For test veteran groups, the latest findings by Disclose confirmed that France had been economical with the truth.

At the heart of their campaign is the push for compensation, which has been a decade-long battle over measured and measurable fallout.

The Disclose assessment, if accepted, would make thousands more sick people eligible for compensation, and incur on France an obligation to pay out hundreds of millions of dollars.

The pro-independence leader Oscar Temaru said he denounced the tests all along and claims that the Disclose study proves that contamination extended to all inhabited islands as well as to other Pacific countries.

According to him, the test legacy should be raised by the Pacific Islands Forum.

Oscar Temaru and Tavini Huiraatira's Gaston Flosse.

Oscar Temaru and Tavini Huiraatira's Gaston Flosse.
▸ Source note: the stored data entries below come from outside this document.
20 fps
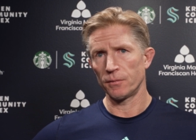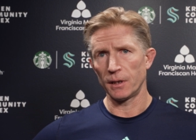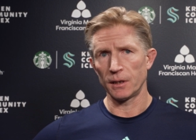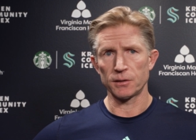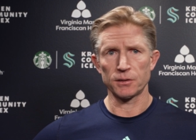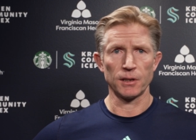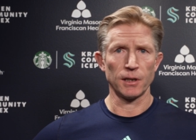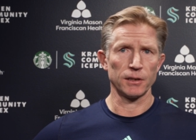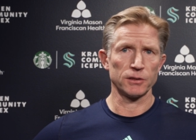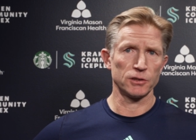
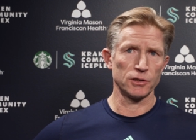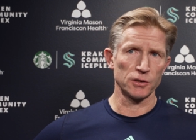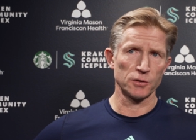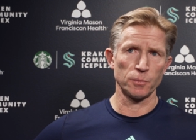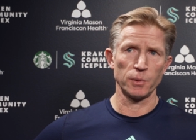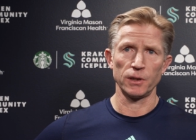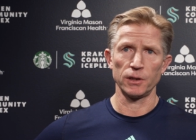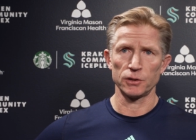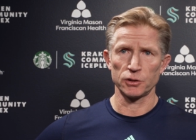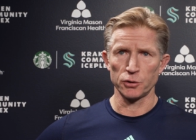that's not just
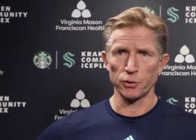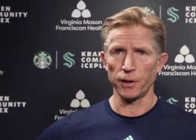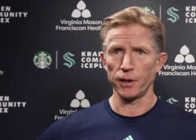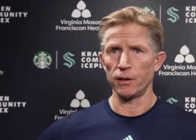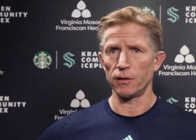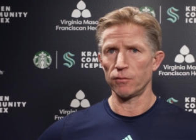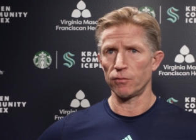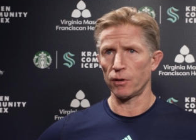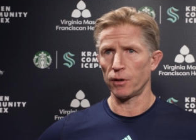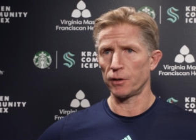been a
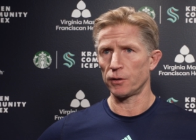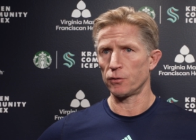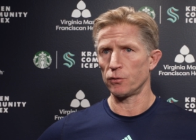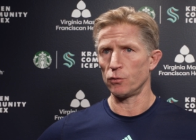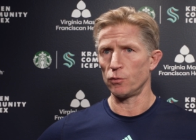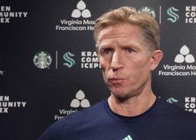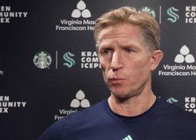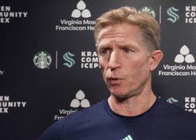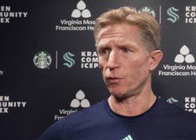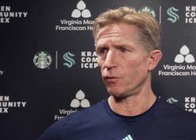trait of our
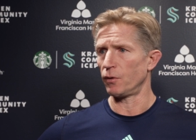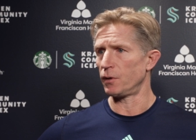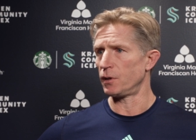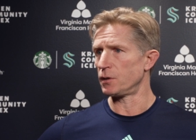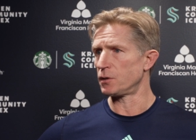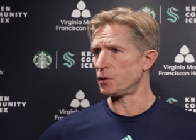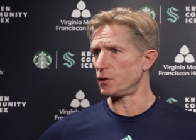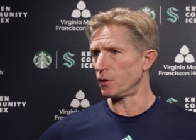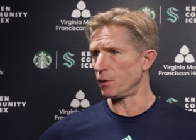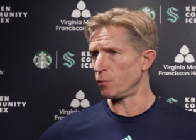group over
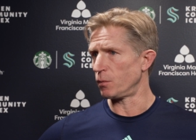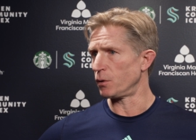this year,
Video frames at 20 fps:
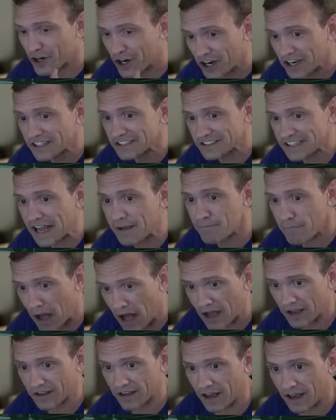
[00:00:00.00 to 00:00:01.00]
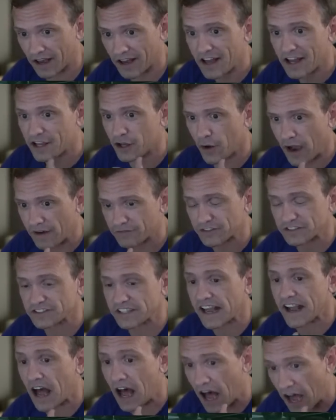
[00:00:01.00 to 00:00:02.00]
going to say manga, you have to
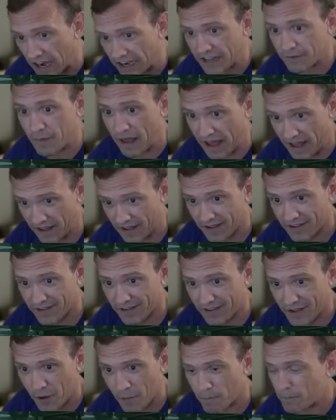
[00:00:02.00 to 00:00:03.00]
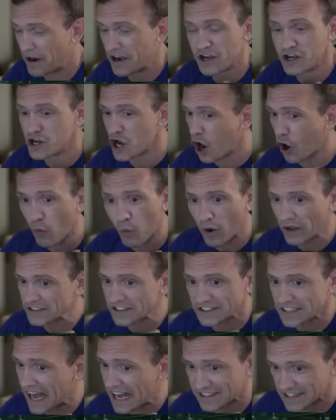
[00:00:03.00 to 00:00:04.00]
say anime. But no one
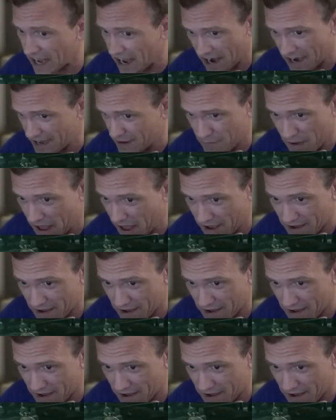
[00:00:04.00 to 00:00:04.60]
says anime.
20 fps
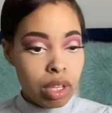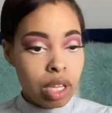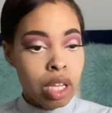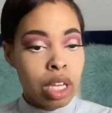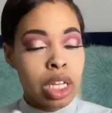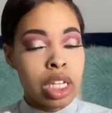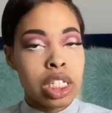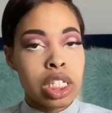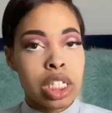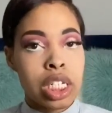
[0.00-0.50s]

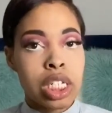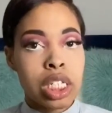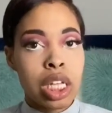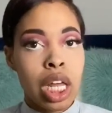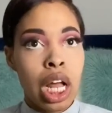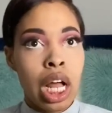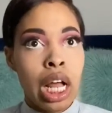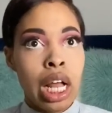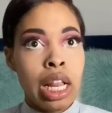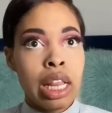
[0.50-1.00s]
it just
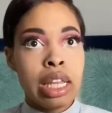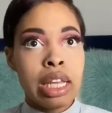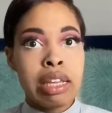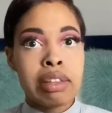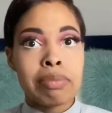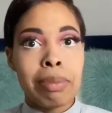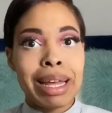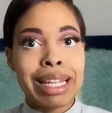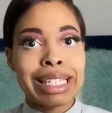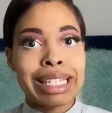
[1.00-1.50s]
leaves
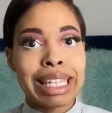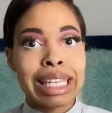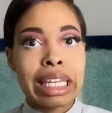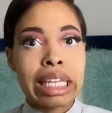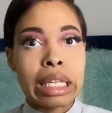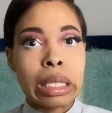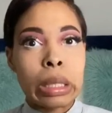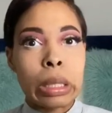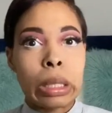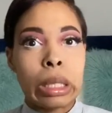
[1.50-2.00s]
my
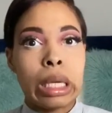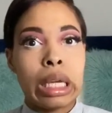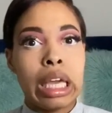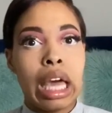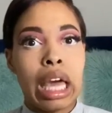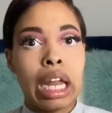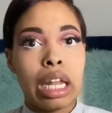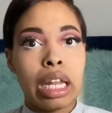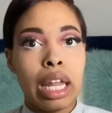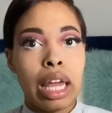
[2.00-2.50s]
skin looking
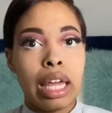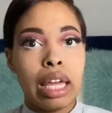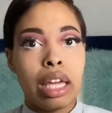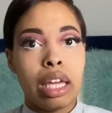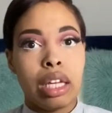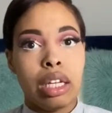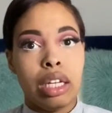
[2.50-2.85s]
kind of like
Photo: RNZ Pacific / AFP

Temaru furthermore pointed to the UN resolution of 2013 which put French Polynesia on the decolonisation list.

He argued that France had to report to the UN about the health and environmental impact of its 193 nuclear weapons tests.

Temaru accused France of duplicity in the way it dealt with French Polynesia and also took a swipe at the territory's rival political side, which defended the tests.

A former president Gaston Flosse admitted he travelled the Pacific to reassure the region of the tests' safety, but said he would now oppose the tests with physical force if he had known what price the territory had to pay.

In a statement, Flosse said on one hand that if the Disclose study was correct then France lied to French Polynesians for years.

On the other hand, he said France must re-examine all compensation claims that have been rejected, and should also scrap the compensation law because its very basis no longer existed.

The French Atomic Energy Commission, the French defence minister and the French High Commissioner in French Polynesia have largely dismissed the Disclose study.

In essence, they saw no new elements or said the existing studies had taken all relevant information into account.

The French Polynesian president Edouard Fritch expressed surprise at the virulent reaction in Tahiti.

However, nearly three years ago he told the assembly that he himself had been telling lies about the tests for decades.

For now, the French compensation commission will continue to pay compensation within the established framework, benefiting at best dozens of people.

Compensation is paid out of a sense of national solidarity not because the French state recognises any liability.